Exercise directions
Word for word, write the lines below out again, with no pictures.

+++

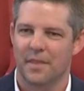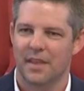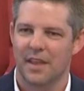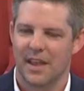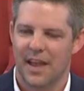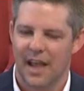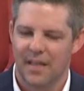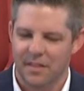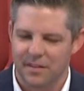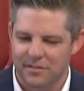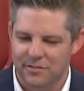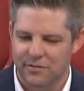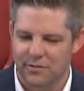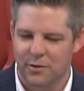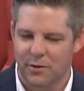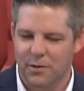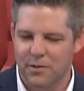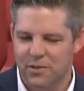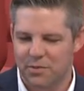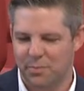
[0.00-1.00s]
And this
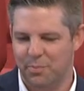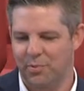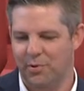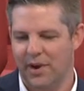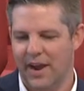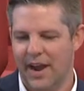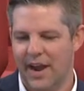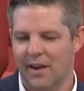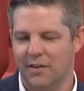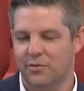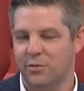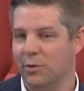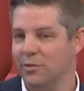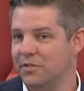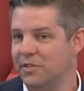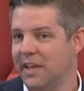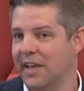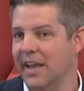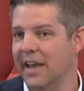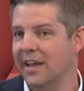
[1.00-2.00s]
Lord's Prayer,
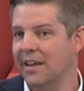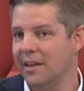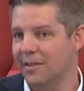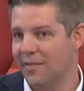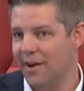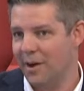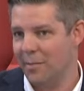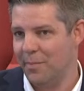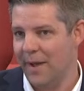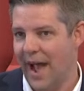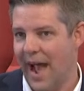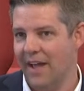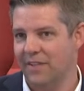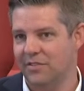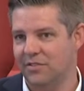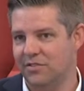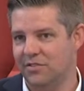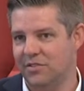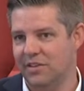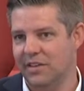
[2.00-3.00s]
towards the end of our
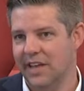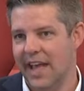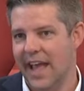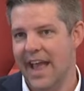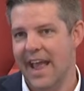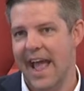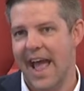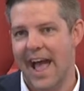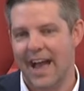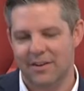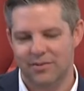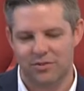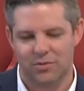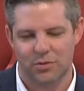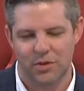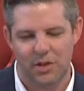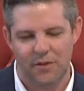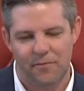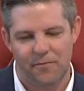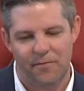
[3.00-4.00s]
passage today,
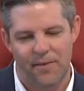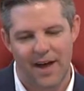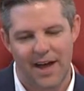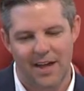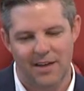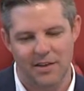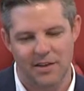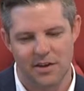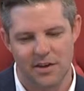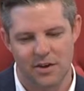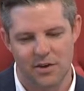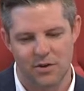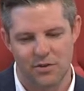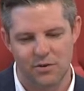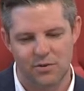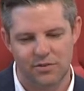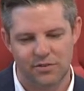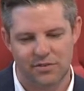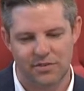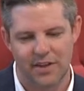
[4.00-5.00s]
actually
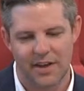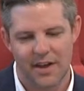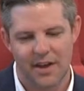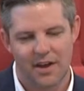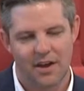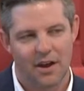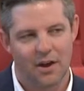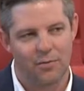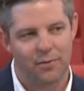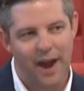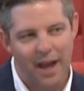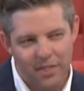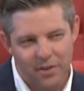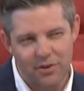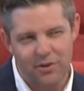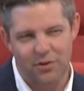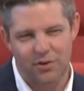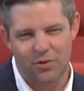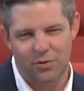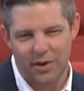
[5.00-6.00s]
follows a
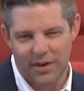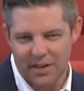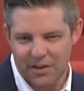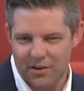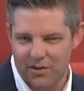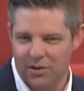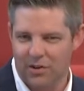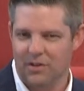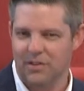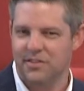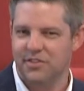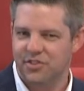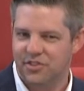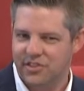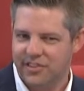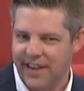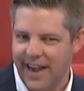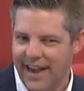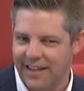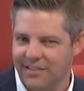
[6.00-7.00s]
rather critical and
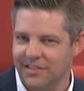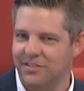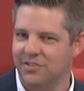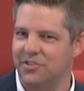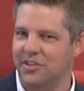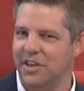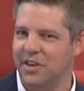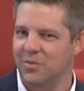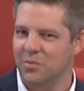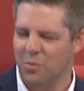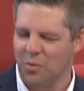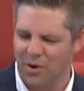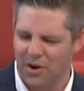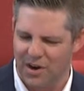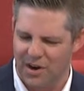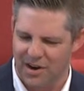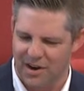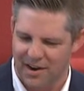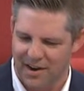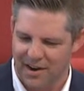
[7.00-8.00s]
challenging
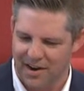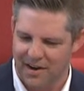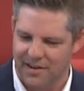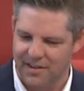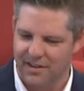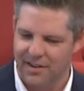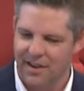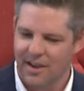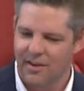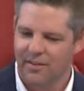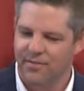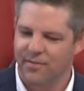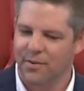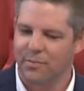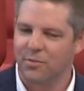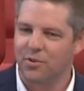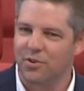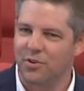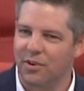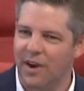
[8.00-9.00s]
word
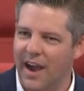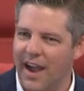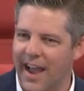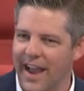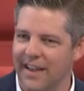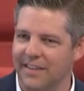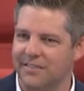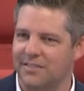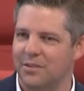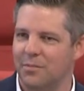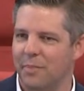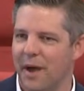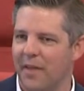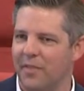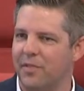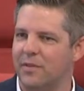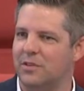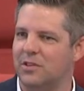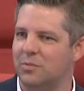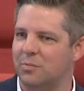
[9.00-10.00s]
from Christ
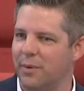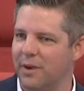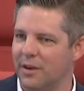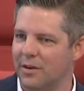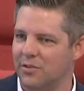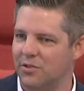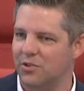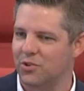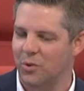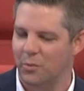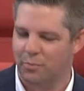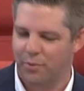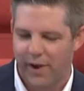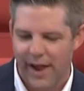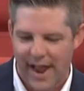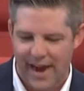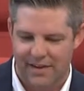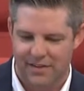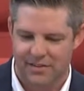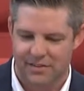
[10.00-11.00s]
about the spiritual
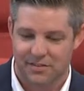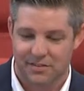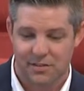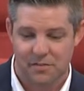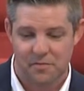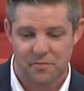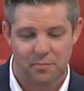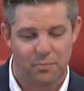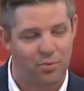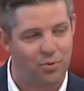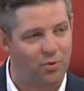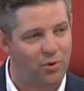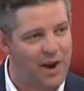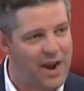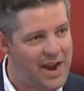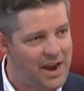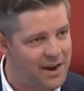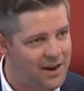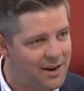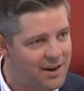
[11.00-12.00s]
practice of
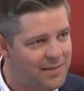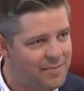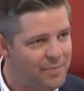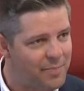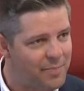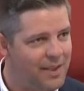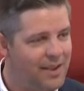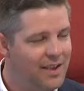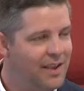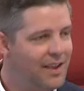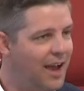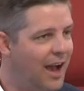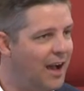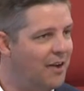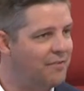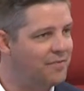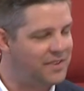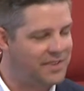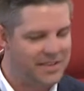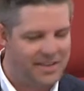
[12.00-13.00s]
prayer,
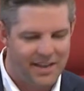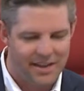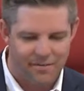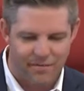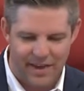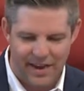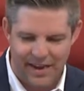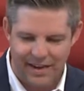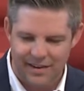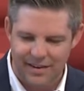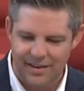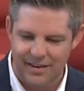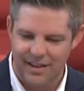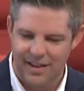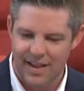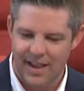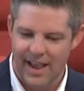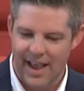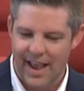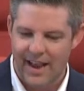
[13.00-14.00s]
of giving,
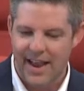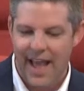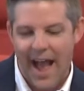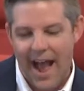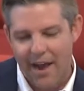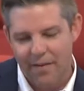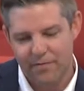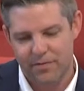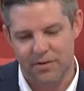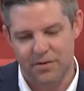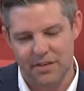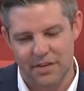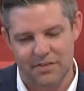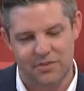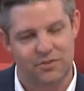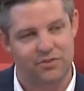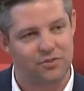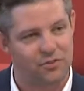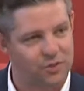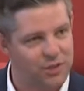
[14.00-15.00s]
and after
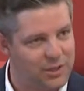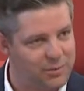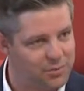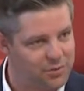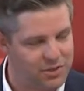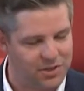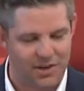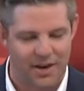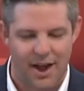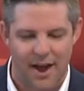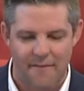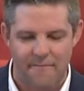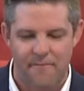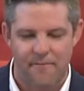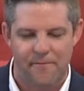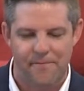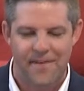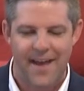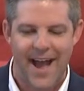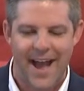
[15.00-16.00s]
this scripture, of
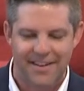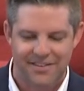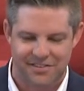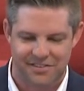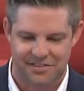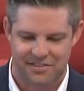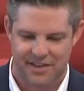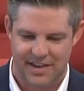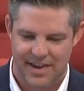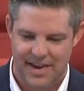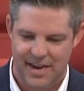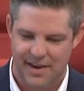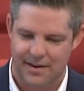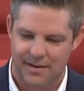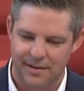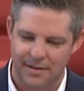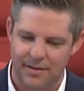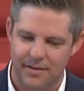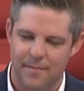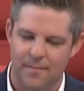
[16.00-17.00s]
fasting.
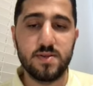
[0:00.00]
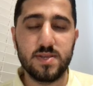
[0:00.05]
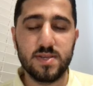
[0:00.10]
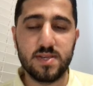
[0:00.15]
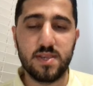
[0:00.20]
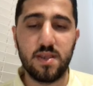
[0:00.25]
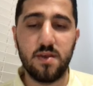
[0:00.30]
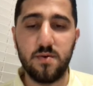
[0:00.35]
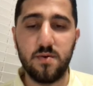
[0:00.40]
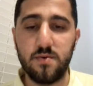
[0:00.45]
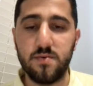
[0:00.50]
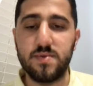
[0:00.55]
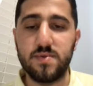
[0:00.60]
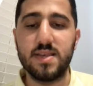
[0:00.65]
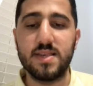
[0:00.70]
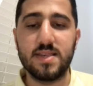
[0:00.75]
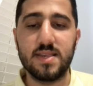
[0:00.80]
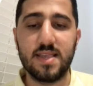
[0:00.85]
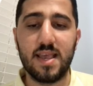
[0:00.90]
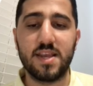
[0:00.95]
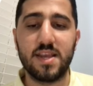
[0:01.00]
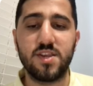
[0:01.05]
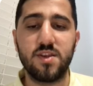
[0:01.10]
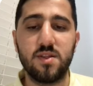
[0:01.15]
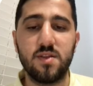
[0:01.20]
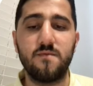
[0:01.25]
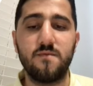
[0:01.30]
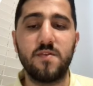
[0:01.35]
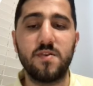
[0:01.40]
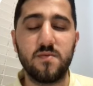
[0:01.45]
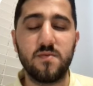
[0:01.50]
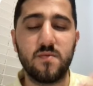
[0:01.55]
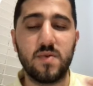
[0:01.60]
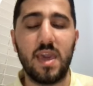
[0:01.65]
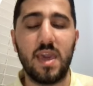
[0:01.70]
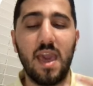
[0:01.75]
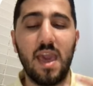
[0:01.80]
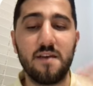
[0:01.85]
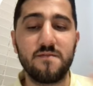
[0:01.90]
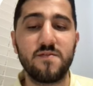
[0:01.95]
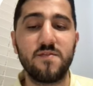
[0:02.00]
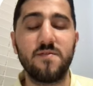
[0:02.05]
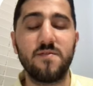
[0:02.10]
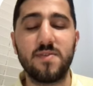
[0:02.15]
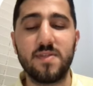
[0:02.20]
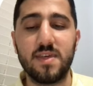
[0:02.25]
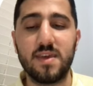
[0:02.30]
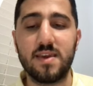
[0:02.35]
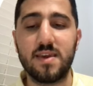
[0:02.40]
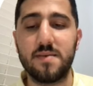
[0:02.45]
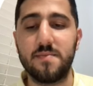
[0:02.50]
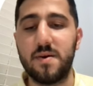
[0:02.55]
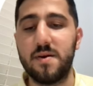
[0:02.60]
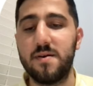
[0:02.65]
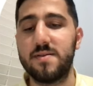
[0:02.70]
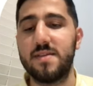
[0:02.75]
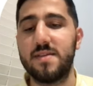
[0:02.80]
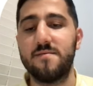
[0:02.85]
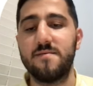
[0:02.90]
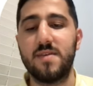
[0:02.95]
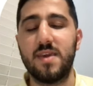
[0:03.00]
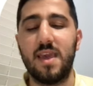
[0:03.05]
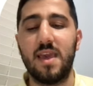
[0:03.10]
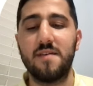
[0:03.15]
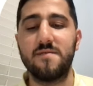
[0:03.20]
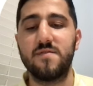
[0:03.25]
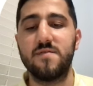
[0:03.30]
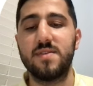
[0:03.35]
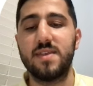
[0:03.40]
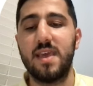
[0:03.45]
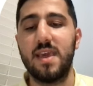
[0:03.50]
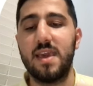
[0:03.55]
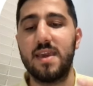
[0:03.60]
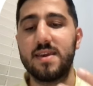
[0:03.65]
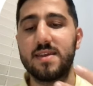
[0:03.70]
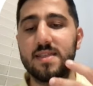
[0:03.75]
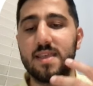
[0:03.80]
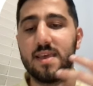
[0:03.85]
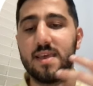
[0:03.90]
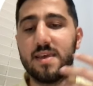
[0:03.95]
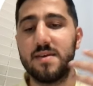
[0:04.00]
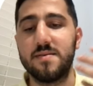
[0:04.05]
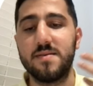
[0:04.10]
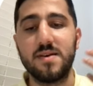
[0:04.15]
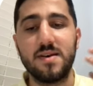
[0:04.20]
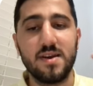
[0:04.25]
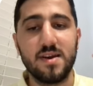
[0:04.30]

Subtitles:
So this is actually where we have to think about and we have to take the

+++

Reply
[0.00-1.00s]
And this
[1.00-2.00s]
Lord's Prayer,
[2.00-3.00s]
towards the end of our
[3.00-4.00s]
passage today,
[4.00-5.00s]
actually
[5.00-6.00s]
follows a
[6.00-7.00s]
rather critical and
[7.00-8.00s]
challenging
[8.00-9.00s]
word
[9.00-10.00s]
from Christ
[10.00-11.00s]
about the spiritual
[11.00-12.00s]
practice of
[12.00-13.00s]
prayer,
[13.00-14.00s]
of giving,
[14.00-15.00s]
and after
[15.00-16.00s]
this scripture, of
[16.00-17.00s]
fasting.
[0:00.00]
[0:00.05]
[0:00.10]
[0:00.15]
[0:00.20]
[0:00.25]
[0:00.30]
[0:00.35]
[0:00.40]
[0:00.45]
[0:00.50]
[0:00.55]
[0:00.60]
[0:00.65]
[0:00.70]
[0:00.75]
[0:00.80]
[0:00.85]
[0:00.90]
[0:00.95]
[0:01.00]
[0:01.05]
[0:01.10]
[0:01.15]
[0:01.20]
[0:01.25]
[0:01.30]
[0:01.35]
[0:01.40]
[0:01.45]
[0:01.50]
[0:01.55]
[0:01.60]
[0:01.65]
[0:01.70]
[0:01.75]
[0:01.80]
[0:01.85]
[0:01.90]
[0:01.95]
[0:02.00]
[0:02.05]
[0:02.10]
[0:02.15]
[0:02.20]
[0:02.25]
[0:02.30]
[0:02.35]
[0:02.40]
[0:02.45]
[0:02.50]
[0:02.55]
[0:02.60]
[0:02.65]
[0:02.70]
[0:02.75]
[0:02.80]
[0:02.85]
[0:02.90]
[0:02.95]
[0:03.00]
[0:03.05]
[0:03.10]
[0:03.15]
[0:03.20]
[0:03.25]
[0:03.30]
[0:03.35]
[0:03.40]
[0:03.45]
[0:03.50]
[0:03.55]
[0:03.60]
[0:03.65]
[0:03.70]
[0:03.75]
[0:03.80]
[0:03.85]
[0:03.90]
[0:03.95]
[0:04.00]
[0:04.05]
[0:04.10]
[0:04.15]
[0:04.20]
[0:04.25]
[0:04.30]

Subtitles:
So this is actually where we have to think about and we have to take the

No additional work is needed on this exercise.